Abby’s involvement with the PMG Awareness Organization began when she stumbled upon the Facebook group while looking for resources on what to do when your special needs child enters puberty (ugh). She began following the Facebook Page and participated in a few Coffee Chats, which helped to connect her with other families and show her that they are not alone in this journey. When the opportunity arose to become involved on the Board, she was eager to join. She hopes her involvement with PMG Awareness Organization will help spread awareness of PMG and further connect families to one another to share in resources, support, and friendship.
Abby has worked in Public Health for many years and is a health educator and public speaker focusing on mental health, nutrition, personality conflicts, and thriving in the face of adversity. Along with Olivia, she and Doug are raising a neurotypical child, Evangeline (Gigi) who is 5 years younger than Olivia.

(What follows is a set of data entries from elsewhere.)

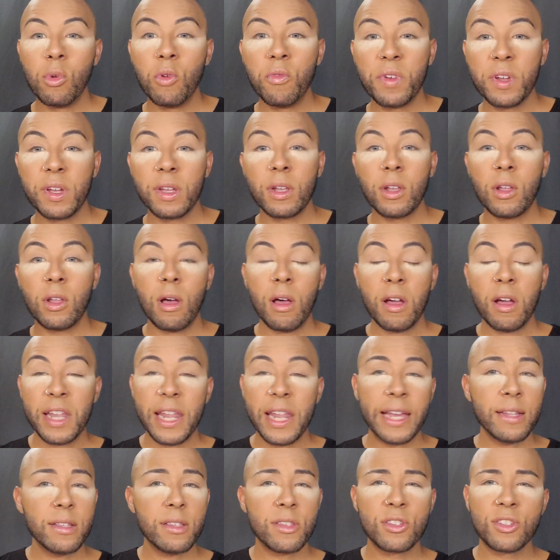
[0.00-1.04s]
Moving along, and
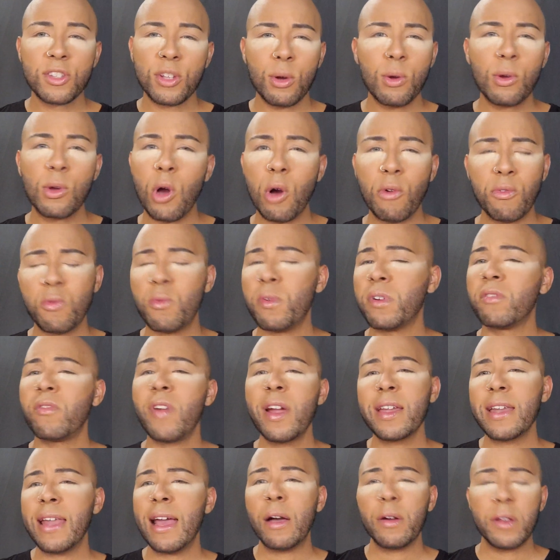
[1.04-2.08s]
I can so go for one
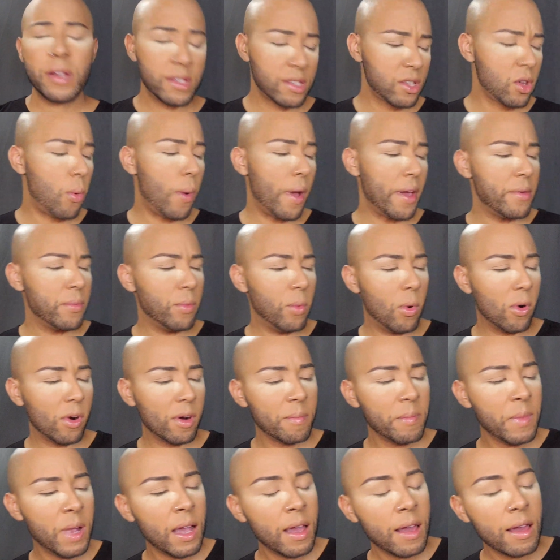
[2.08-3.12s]
right now. It is quite
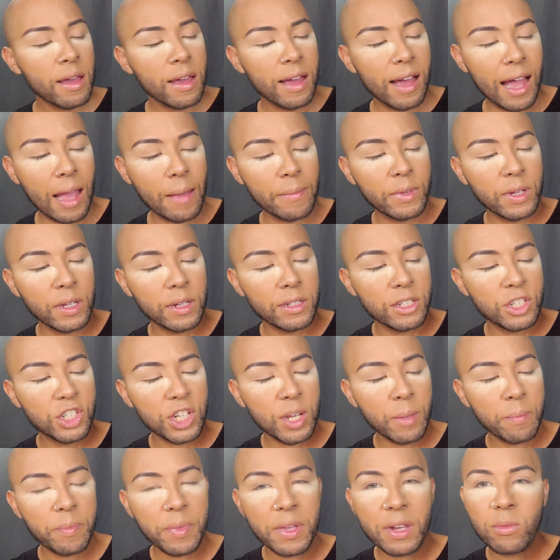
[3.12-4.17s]
warm. I'm going to
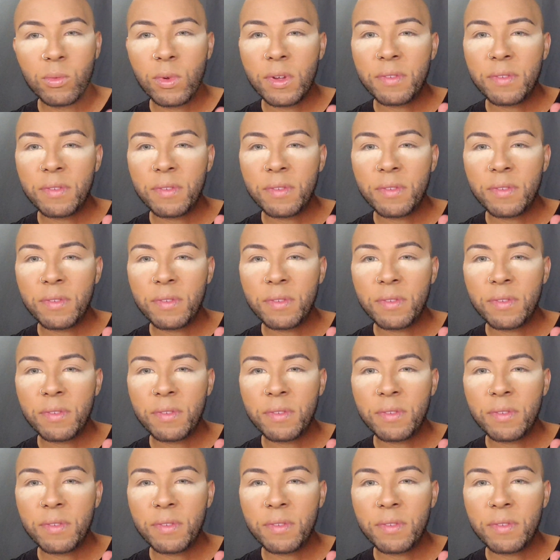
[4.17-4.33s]
jump in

Austin Patrick is our Program Director. She currently lives in South Carolina with her husband, Rusty, three sons, Lock, JD and Wells, and dog, Otis. She loves being surrounded by her boys!
During Austin’s pregnancy with her second son, JD, doctors discovered an enlarged brain ventricle during her anatomy scan. A MRI was performed the day after JD was born which is when he was diagnosed with Polymicrogyria and Hemimegalencephaly, both affecting the right side of his brain. Austin is thankful that they were able to get plugged-in with resources right away. One of her biggest resources was her sister’s friend who has a son a few years older with PMG. It was that friend that introduced her to PMG Awareness. Austin dove into learning more about PMG and connecting with the PMG community.
Austin has worked in several different marketing capacities over the last 15+ years. She hopes that her previous work experience and her passion for helping unlock the mysteries of PMG will help her be successful as the organization’s Program Director.